* _Exercise aim_
Give the records again exactly. Pictures do not belong in the copy.

*** Material provided Section Begins ***

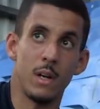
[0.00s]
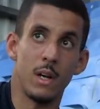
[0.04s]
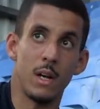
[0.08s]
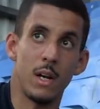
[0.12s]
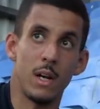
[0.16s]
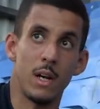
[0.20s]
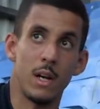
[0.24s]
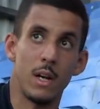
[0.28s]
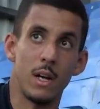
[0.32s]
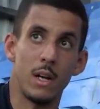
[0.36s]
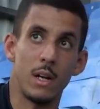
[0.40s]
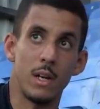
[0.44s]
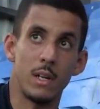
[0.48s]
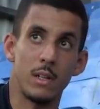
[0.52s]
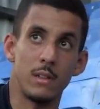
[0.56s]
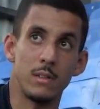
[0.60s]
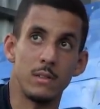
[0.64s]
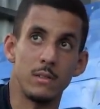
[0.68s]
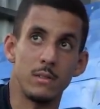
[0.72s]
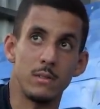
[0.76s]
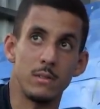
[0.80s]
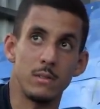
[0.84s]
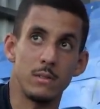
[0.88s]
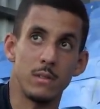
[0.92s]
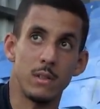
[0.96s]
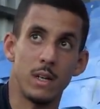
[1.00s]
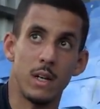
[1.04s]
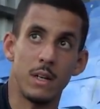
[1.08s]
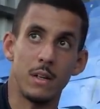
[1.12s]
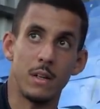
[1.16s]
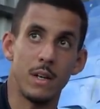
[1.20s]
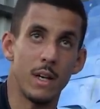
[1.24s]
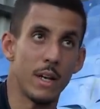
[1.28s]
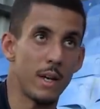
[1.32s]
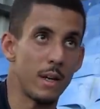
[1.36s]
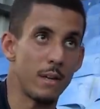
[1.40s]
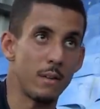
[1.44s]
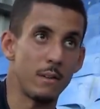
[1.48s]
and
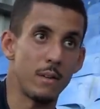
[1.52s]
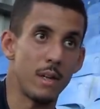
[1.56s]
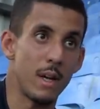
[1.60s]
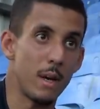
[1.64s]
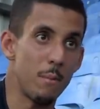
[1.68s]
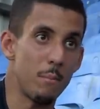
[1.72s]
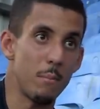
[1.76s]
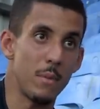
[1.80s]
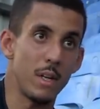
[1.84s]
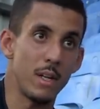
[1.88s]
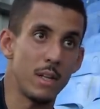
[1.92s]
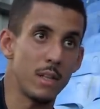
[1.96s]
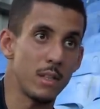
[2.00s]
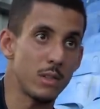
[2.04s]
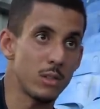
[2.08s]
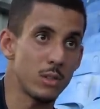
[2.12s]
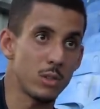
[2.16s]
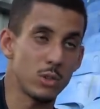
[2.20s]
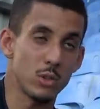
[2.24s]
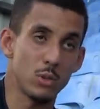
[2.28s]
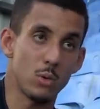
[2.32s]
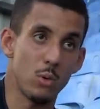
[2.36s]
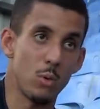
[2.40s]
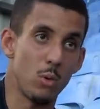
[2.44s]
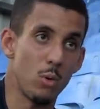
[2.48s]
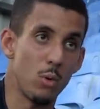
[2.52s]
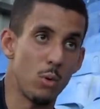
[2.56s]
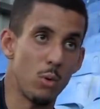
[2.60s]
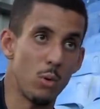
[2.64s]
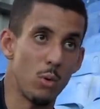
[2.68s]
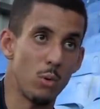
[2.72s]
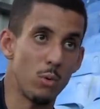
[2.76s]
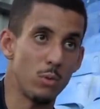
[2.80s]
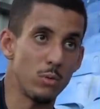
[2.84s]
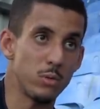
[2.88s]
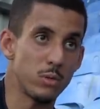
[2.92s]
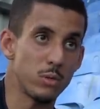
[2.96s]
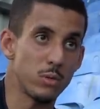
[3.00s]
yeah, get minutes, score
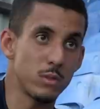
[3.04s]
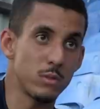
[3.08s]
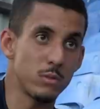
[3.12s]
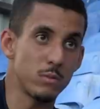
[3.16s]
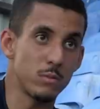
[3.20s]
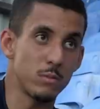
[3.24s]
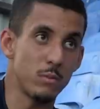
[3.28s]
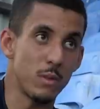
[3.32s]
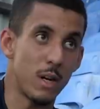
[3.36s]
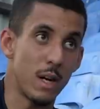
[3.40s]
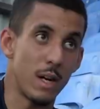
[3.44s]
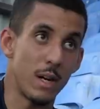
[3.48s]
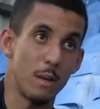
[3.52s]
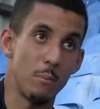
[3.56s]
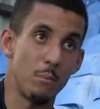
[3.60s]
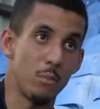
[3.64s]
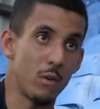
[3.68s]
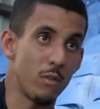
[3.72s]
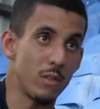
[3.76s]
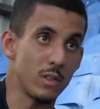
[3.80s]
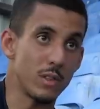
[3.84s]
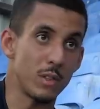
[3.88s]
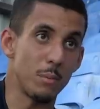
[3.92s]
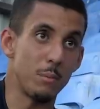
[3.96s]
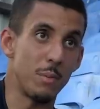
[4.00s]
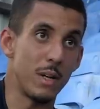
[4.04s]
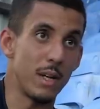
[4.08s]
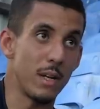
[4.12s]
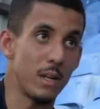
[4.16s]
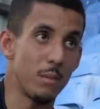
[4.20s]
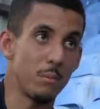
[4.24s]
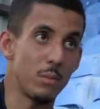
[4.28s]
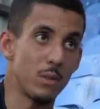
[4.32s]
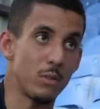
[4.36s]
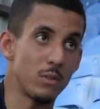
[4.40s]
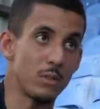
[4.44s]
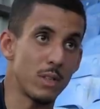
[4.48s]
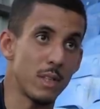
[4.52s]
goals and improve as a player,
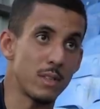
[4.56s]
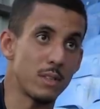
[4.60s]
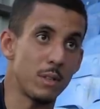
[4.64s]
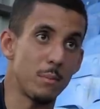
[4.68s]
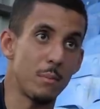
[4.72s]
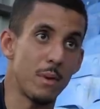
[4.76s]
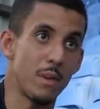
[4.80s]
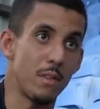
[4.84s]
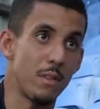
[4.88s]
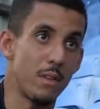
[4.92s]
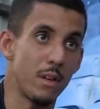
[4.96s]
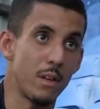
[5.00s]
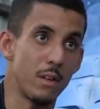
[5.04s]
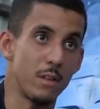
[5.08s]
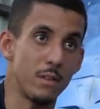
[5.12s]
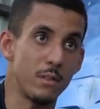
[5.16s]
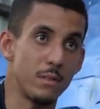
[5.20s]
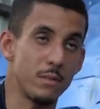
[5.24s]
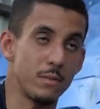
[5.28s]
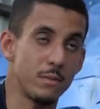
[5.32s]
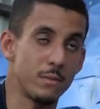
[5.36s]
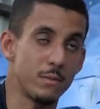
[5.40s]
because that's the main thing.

*** Material provided Section Ends ***

* _Solution for this task_
[0.00s]
[0.04s]
[0.08s]
[0.12s]
[0.16s]
[0.20s]
[0.24s]
[0.28s]
[0.32s]
[0.36s]
[0.40s]
[0.44s]
[0.48s]
[0.52s]
[0.56s]
[0.60s]
[0.64s]
[0.68s]
[0.72s]
[0.76s]
[0.80s]
[0.84s]
[0.88s]
[0.92s]
[0.96s]
[1.00s]
[1.04s]
[1.08s]
[1.12s]
[1.16s]
[1.20s]
[1.24s]
[1.28s]
[1.32s]
[1.36s]
[1.40s]
[1.44s]
[1.48s]
and
[1.52s]
[1.56s]
[1.60s]
[1.64s]
[1.68s]
[1.72s]
[1.76s]
[1.80s]
[1.84s]
[1.88s]
[1.92s]
[1.96s]
[2.00s]
[2.04s]
[2.08s]
[2.12s]
[2.16s]
[2.20s]
[2.24s]
[2.28s]
[2.32s]
[2.36s]
[2.40s]
[2.44s]
[2.48s]
[2.52s]
[2.56s]
[2.60s]
[2.64s]
[2.68s]
[2.72s]
[2.76s]
[2.80s]
[2.84s]
[2.88s]
[2.92s]
[2.96s]
[3.00s]
yeah, get minutes, score
[3.04s]
[3.08s]
[3.12s]
[3.16s]
[3.20s]
[3.24s]
[3.28s]
[3.32s]
[3.36s]
[3.40s]
[3.44s]
[3.48s]
[3.52s]
[3.56s]
[3.60s]
[3.64s]
[3.68s]
[3.72s]
[3.76s]
[3.80s]
[3.84s]
[3.88s]
[3.92s]
[3.96s]
[4.00s]
[4.04s]
[4.08s]
[4.12s]
[4.16s]
[4.20s]
[4.24s]
[4.28s]
[4.32s]
[4.36s]
[4.40s]
[4.44s]
[4.48s]
[4.52s]
goals and improve as a player,
[4.56s]
[4.60s]
[4.64s]
[4.68s]
[4.72s]
[4.76s]
[4.80s]
[4.84s]
[4.88s]
[4.92s]
[4.96s]
[5.00s]
[5.04s]
[5.08s]
[5.12s]
[5.16s]
[5.20s]
[5.24s]
[5.28s]
[5.32s]
[5.36s]
[5.40s]
because that's the main thing.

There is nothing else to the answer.